Joining IBM, GE, Bosch, and other industrial and IT conglomerates, Hitachi Data Systems, a division of the Japanese company, has announced a product and a “Social Innovations business strategy” with the goal of getting into the Internet of things. If you’re a little vague on what this means, don’t fret, it seems Hitachi is too.
In a call designed to explain how Hitachi Data Systems has revamped its strategy to go from selling servers and assorted computing hardware (plus services) to selling customers the exact same things only for the Internet of things, Ravi Chalaka, vice president of worldwide solutions and social innovation marketing, had a hard time getting the point across.
Perhaps it was because of the two new announcements, one is actual computing gear and the other is an amorphous series of products under Hitachi’s “Social Innovations business strategy,” which is even more nebulous when you read the description. Hitachi’s materials call it, “the unifying strategy across all Hitachi companies that combines rich Hitachi heritage in operational technology (OT), with its deep domain expertise in information technology (IT), advanced data analytics and data infrastructure to deliver holistic solutions that address an array of modern IT challenges in a multitude of industries.”
Ugh! Basically, Hitachi is trying to say that like GE and Bosch, its business units that sell physical goods such as construction equipment and industrial products are influencing its IT business units as they develop hardware and software to connect a bunch of sensors and manage the billions of bytes of data that will ensue. Marketing fluff and confusion aside, Hitachi has some credible products in its arsenal. It has industrial credibility like GE and Bosch and the IT experience of companies like Cisco and IBM.

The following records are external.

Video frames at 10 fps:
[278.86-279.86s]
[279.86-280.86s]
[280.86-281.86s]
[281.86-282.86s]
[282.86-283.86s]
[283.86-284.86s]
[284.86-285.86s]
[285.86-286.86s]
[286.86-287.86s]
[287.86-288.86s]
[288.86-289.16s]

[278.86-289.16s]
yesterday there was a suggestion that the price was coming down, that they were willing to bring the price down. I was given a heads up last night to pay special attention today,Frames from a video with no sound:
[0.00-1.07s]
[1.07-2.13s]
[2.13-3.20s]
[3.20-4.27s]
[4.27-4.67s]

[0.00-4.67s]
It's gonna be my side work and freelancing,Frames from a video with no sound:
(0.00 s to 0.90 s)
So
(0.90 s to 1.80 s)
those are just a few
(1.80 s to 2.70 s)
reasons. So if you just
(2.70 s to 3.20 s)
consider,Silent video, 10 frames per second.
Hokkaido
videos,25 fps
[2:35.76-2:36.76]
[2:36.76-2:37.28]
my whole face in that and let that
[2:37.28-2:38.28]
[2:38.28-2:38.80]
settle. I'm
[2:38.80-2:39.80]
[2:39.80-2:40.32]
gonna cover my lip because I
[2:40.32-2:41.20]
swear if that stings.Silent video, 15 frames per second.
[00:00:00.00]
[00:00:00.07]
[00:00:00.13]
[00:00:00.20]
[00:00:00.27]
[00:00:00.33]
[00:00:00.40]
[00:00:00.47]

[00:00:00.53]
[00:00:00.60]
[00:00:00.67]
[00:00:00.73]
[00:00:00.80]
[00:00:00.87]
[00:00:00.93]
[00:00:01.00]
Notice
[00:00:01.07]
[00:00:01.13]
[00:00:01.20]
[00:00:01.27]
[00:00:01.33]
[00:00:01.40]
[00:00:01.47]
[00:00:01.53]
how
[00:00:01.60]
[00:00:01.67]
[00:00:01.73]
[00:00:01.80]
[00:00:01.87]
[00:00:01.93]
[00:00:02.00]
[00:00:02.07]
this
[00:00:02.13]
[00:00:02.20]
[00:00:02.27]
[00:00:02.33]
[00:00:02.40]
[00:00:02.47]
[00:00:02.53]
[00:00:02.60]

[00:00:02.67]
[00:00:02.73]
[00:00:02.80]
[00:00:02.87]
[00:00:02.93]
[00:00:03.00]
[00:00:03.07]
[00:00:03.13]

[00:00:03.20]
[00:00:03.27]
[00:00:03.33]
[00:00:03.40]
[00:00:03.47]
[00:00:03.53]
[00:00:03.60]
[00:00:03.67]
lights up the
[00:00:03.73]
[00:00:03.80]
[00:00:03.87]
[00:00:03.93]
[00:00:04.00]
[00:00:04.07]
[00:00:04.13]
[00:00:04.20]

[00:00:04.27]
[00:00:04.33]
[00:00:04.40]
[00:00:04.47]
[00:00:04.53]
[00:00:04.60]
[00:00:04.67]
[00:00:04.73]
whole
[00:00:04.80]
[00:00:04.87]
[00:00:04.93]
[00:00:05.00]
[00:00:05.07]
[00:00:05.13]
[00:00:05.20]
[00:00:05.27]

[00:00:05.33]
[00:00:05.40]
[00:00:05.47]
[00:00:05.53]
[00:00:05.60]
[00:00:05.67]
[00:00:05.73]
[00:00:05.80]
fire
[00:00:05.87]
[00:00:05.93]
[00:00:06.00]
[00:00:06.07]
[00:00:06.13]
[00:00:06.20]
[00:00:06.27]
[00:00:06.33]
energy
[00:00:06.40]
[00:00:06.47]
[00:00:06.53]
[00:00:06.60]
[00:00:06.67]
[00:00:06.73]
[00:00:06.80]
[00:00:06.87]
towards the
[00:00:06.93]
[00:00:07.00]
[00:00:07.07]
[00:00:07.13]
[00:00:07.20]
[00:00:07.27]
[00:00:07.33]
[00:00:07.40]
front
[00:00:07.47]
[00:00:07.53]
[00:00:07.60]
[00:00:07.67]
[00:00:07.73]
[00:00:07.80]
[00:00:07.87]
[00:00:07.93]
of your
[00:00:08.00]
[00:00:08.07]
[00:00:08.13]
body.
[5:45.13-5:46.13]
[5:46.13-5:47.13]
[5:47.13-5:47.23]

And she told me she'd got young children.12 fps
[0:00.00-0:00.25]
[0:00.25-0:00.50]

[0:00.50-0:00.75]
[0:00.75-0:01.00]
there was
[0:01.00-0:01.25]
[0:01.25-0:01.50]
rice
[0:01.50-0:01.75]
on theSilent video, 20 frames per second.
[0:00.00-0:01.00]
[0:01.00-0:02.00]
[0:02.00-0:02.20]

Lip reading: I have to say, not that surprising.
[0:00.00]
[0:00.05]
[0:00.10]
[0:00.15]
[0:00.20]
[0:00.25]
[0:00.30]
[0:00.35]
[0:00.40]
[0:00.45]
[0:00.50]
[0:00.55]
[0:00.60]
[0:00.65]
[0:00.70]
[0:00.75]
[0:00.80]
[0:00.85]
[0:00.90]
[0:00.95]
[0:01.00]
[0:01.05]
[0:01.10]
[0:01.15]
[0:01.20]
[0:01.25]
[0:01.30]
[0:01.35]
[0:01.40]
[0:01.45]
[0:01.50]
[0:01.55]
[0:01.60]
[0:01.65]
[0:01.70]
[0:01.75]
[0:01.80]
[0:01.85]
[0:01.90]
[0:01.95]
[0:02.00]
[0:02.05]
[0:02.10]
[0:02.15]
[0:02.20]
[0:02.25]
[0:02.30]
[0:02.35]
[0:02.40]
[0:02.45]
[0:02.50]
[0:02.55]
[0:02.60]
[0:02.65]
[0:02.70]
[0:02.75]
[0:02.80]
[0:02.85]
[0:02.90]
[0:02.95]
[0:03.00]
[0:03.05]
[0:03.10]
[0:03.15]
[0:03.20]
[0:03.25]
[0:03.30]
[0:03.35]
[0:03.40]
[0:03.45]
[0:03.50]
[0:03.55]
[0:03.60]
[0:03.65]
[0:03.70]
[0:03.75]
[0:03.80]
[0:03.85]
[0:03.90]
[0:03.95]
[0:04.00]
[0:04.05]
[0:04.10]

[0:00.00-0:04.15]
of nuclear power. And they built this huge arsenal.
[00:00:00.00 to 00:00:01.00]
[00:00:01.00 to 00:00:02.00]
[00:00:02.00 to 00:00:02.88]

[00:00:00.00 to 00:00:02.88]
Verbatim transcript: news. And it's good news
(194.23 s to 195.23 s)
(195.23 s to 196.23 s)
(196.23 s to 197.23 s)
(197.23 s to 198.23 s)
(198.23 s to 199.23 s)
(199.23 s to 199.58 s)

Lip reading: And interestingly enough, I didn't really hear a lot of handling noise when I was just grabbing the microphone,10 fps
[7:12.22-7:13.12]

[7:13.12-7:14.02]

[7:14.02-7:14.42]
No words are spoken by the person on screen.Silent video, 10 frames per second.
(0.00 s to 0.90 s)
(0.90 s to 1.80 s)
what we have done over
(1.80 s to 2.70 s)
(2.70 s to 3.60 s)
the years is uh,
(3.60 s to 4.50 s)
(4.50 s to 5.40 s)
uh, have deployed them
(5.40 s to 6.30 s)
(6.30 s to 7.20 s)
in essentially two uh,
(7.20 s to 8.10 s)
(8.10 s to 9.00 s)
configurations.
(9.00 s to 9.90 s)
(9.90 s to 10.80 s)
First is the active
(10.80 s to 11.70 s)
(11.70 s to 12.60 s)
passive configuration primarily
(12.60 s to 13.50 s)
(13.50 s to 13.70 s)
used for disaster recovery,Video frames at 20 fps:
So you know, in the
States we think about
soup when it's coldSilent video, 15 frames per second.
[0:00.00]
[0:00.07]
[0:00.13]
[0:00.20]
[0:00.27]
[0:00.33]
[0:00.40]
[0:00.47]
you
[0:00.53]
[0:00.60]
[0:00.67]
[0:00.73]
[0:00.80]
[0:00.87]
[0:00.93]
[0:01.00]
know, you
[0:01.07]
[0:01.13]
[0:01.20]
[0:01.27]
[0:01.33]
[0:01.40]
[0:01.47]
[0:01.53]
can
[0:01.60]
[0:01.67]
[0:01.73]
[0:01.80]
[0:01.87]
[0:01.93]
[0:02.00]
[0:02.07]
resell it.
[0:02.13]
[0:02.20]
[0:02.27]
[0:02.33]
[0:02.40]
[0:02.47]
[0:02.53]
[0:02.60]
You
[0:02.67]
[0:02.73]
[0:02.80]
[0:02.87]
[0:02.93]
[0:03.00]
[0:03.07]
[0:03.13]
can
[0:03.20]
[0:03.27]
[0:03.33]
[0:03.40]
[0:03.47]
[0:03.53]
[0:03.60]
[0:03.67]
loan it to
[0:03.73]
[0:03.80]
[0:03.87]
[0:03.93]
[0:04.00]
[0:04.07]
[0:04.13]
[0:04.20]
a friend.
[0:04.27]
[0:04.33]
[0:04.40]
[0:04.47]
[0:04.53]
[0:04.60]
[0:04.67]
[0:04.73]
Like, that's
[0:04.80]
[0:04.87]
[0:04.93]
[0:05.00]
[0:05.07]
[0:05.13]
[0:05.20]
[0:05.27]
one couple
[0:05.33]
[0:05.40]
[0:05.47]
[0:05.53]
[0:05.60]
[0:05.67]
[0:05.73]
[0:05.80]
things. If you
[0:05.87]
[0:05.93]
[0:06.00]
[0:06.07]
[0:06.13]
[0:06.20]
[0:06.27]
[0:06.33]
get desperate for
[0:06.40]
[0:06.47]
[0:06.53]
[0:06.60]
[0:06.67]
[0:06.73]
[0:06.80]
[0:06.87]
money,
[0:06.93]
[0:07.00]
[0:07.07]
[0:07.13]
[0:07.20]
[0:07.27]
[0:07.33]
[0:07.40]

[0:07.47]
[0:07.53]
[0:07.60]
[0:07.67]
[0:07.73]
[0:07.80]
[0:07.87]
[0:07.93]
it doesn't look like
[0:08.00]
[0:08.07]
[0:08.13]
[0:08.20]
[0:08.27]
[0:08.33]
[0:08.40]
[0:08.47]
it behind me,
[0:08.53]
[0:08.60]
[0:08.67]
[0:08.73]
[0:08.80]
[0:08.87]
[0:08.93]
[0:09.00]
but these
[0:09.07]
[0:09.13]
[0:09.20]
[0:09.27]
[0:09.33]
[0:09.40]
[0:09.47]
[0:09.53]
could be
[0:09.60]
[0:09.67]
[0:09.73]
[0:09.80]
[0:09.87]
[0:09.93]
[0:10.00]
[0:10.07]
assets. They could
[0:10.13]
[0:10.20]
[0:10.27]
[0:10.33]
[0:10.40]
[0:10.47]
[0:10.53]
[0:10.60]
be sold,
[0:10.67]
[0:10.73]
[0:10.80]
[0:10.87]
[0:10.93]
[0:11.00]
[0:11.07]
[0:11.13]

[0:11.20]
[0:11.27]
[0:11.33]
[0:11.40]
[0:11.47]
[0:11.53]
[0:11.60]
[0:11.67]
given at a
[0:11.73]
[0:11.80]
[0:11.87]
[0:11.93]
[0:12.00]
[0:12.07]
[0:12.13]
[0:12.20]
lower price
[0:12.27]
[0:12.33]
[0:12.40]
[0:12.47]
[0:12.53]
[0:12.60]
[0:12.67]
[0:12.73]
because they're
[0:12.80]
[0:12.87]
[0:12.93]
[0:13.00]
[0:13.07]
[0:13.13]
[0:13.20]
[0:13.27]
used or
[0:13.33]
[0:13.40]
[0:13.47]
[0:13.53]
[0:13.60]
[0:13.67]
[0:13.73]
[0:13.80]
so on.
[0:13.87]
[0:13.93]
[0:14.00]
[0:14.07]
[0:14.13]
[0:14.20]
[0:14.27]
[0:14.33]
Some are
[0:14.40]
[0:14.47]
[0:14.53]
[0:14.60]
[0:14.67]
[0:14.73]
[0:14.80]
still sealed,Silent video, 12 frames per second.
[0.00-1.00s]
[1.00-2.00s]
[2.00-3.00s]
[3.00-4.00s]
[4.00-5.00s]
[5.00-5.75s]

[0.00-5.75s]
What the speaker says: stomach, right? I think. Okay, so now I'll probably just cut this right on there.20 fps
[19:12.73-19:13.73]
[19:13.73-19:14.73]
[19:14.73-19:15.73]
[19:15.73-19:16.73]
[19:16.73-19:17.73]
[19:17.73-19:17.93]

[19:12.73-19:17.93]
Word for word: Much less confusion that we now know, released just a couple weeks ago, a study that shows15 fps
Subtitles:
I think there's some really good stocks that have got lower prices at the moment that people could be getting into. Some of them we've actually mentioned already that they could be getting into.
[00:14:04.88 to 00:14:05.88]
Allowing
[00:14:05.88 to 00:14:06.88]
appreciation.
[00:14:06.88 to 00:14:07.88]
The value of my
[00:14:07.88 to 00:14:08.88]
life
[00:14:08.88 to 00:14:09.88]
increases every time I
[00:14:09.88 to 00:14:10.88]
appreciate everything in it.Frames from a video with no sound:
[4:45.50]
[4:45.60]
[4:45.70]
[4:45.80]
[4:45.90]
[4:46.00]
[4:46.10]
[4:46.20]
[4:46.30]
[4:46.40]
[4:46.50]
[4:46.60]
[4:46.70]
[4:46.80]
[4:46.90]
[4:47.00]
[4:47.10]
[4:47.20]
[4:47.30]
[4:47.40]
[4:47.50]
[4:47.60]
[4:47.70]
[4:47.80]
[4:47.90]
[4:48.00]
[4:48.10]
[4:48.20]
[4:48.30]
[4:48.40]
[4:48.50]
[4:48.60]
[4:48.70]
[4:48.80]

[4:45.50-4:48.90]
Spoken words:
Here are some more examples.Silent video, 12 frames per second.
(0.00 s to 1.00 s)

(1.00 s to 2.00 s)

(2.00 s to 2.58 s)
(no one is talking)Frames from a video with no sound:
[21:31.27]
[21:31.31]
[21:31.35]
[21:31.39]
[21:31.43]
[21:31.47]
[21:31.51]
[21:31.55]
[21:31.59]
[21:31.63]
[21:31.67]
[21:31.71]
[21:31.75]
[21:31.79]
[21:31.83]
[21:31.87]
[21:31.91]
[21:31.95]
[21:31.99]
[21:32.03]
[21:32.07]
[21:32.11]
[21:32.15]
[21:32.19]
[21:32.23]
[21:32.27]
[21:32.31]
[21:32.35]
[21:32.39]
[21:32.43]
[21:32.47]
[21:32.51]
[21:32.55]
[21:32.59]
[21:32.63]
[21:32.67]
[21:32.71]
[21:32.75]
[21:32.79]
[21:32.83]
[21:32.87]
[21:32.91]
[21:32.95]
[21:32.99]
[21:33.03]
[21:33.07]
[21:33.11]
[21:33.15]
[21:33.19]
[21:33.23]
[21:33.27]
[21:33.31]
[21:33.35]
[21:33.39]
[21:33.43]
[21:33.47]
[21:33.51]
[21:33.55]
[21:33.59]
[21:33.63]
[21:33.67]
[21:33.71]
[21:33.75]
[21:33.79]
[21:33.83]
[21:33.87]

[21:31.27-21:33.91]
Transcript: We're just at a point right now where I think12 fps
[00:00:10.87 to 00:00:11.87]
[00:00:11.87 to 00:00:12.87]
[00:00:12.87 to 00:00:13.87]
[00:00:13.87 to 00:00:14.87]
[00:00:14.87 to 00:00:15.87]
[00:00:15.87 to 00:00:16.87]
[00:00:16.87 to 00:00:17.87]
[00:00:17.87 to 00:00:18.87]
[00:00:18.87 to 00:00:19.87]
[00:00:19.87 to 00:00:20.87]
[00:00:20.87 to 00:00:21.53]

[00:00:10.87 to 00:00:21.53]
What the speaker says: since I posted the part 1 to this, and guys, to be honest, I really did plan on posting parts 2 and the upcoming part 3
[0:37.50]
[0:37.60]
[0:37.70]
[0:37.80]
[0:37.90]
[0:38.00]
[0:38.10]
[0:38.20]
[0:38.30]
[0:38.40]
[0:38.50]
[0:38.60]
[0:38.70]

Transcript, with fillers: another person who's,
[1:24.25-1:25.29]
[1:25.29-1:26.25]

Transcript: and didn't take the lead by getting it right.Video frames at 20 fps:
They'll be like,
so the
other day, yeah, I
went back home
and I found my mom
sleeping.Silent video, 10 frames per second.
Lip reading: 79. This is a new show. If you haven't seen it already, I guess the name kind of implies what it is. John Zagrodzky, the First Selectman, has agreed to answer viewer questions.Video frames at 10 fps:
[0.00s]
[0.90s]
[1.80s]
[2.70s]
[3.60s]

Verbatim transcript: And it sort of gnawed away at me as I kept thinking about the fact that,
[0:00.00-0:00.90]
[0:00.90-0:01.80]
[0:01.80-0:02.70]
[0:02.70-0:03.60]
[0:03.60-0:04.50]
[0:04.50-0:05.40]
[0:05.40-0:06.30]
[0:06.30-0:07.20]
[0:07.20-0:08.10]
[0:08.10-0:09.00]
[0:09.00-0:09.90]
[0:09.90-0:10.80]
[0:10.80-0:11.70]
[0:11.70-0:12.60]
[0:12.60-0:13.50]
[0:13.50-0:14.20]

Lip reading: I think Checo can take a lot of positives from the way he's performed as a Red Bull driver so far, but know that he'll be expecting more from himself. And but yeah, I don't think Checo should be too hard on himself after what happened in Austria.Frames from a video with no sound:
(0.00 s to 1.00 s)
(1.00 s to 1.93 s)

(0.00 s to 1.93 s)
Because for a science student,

Chalaka noted that 20 percent of Hitachi’s global R&D budget is spent trying to bring together products for industry-specific Internet of things products and services—or “social innovations”—and that equates to “hundreds of millions of dollars” spent so far. He cited Hitachi’s acquisition of Pentaho, a company that handles real-time data analytics, as an example of the company’s transition from data storage vendor to forward-looking Internet of things services company.
In addition to Pentaho, Hitachi has several other essential data platforms which will go up against GE’s Predix platform for the Internet of things and IBM’s suite of data storage and analytics products. Like many of these other vendors, Hitachi already has customers buying its data analytics products. For example, Washington D.C. and Miami police departments are using Hitachi’s analytics software to collect disparate streams of data and spit out predictions that might help deploy police where they are needed before actual humans realize there’s a problem brewing. Telecommunications and healthcare companies are using versions of the software as well.
Hitachi is clearly emphasizing its software and services at the expense of hardware, because that’s where the value and the margins are. Call it emphasizing big data or the Internet of things, but the truth is businesses have access to gobs of cheap and readily accessible data. Now what they need are insights. The winning companies are those that will give it to them, whether they call it social innovations, the Internet of things, or the industrial Internet.